Collected data entries
Content starts

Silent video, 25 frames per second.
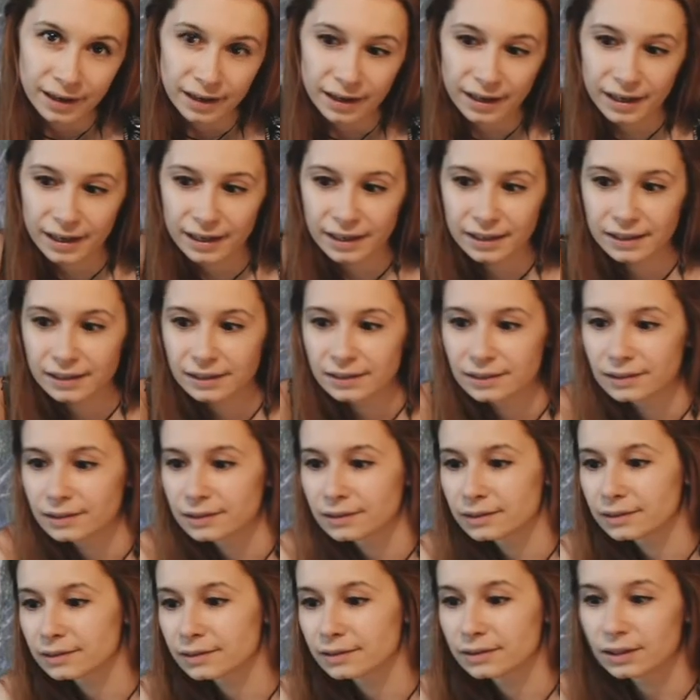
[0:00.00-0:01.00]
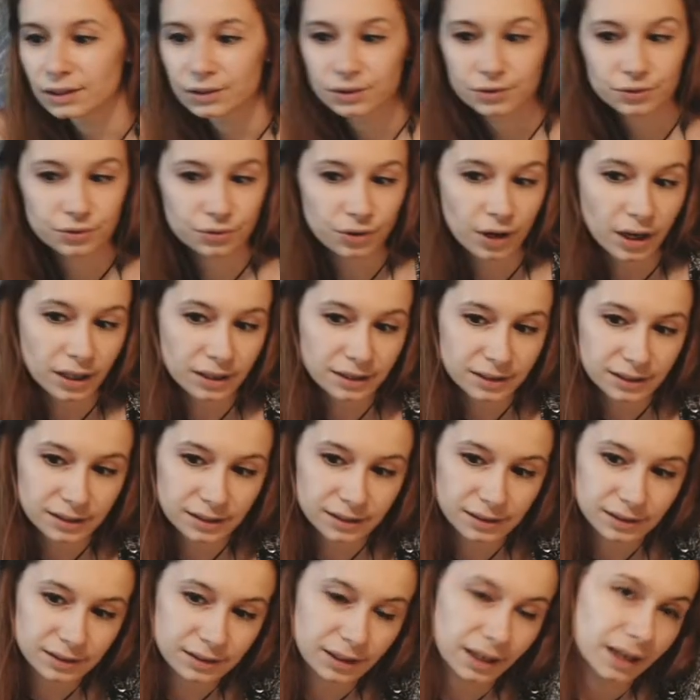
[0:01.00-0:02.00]
and
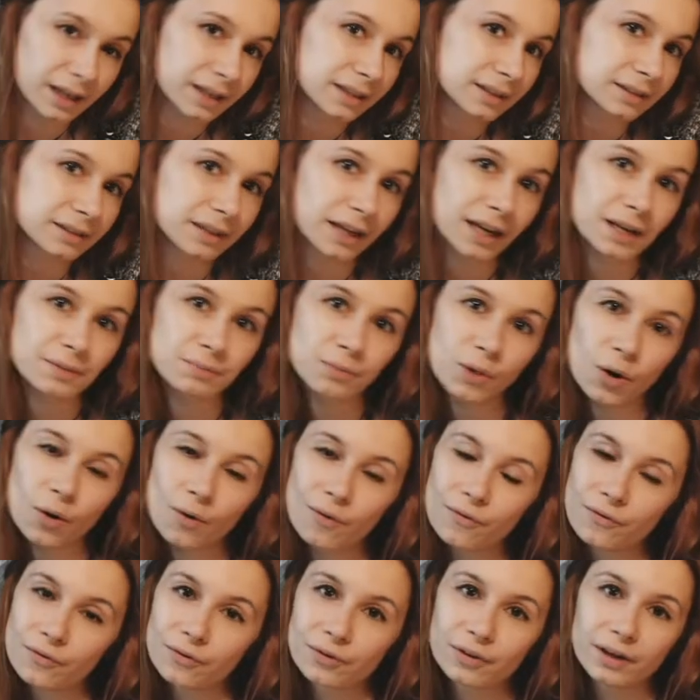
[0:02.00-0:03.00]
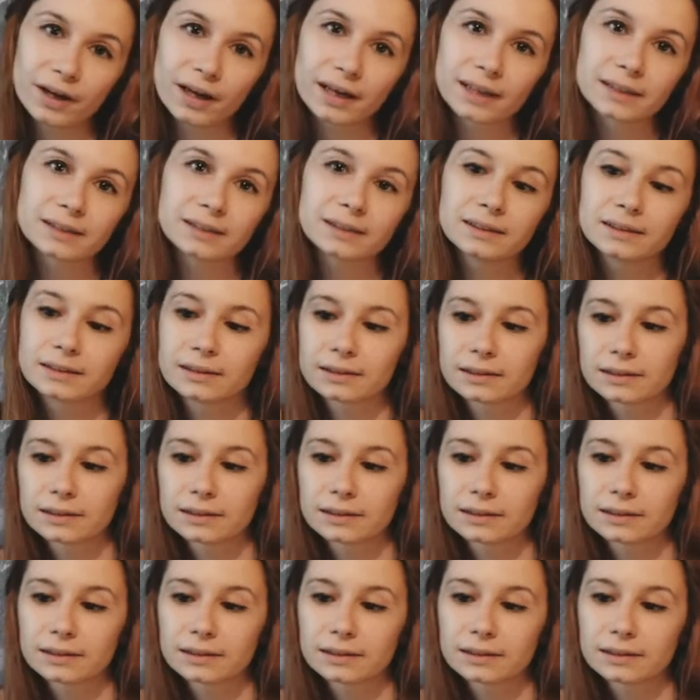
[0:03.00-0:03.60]
distrust, and I'm all for that.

Content ends

# Exercise directions
Every record is to be repeated exactly, and no picture is carried over.

# Answer space
Silent video, 25 frames per second.
[0:00.00-0:01.00]
[0:01.00-0:02.00]
and
[0:02.00-0:03.00]
[0:03.00-0:03.60]
distrust, and I'm all for that.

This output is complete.